In my last post I wrote about how someone is exploiting transaction malleability to produce duplicate transactions that are seen as valid by the Bitcoin network. This is causing a few different issues, where the most important for my use-case is the inability to safely spend unconfirmed change from previous transactions.
Normally one would be able to spend the outputs of a transaction without waiting for it to be confirmed by a miner. When the subsequent transactions are broadcast, the other nodes, miners included, will know that the previous transaction with the outputs now being spent is pending confirmation.

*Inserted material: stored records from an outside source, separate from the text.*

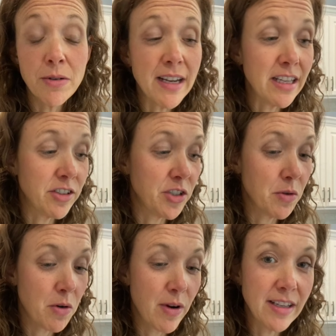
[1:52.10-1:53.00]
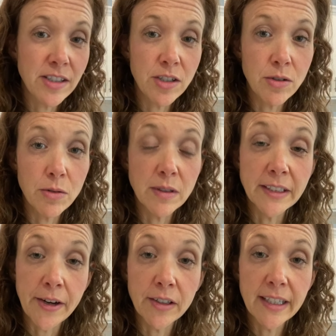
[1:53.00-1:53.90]
is you are going to
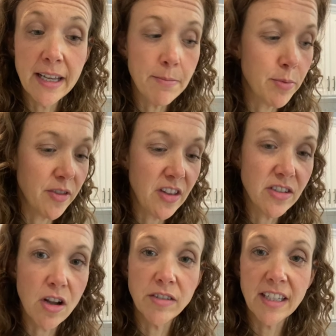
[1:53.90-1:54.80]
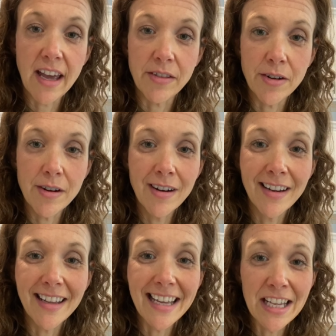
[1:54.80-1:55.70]
literally put these all together
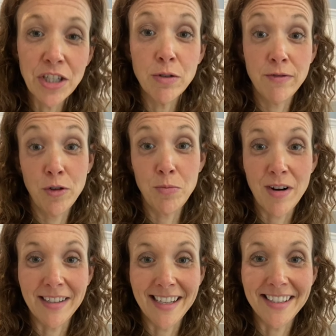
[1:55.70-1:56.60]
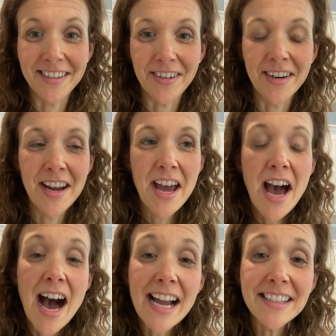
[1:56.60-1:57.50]
into a food processor.
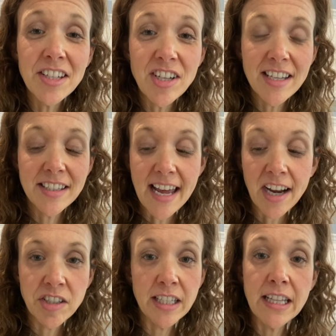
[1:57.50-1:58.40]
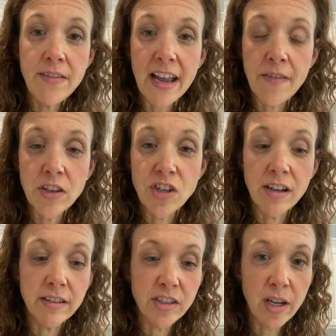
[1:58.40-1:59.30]
I suggest actually leaving out the
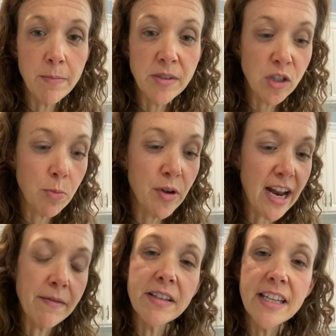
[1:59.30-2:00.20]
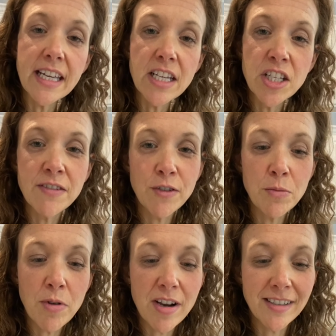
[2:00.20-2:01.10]
chocolate chips. So put everything into the food
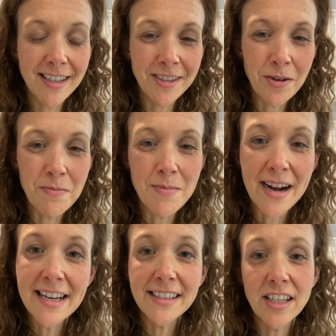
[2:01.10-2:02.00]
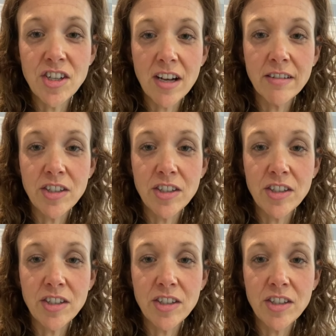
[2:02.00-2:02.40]
processor minus the chocolate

Miners can chose to include a chain of transactions spending each others' outputs in the same block, effectively confirming them all at once.
With duplicate valid transactions being broadcast by a third-party, it's not clear which one will end up getting confirmed, rendering both the unconfirmed transactions and their outputs potentially invalid, precluding reliable spending of them. Thus the change (and other outputs) become locked up until the previous transaction is confirmed in at least one block (or more if one wants to be safe from orphaned blocks).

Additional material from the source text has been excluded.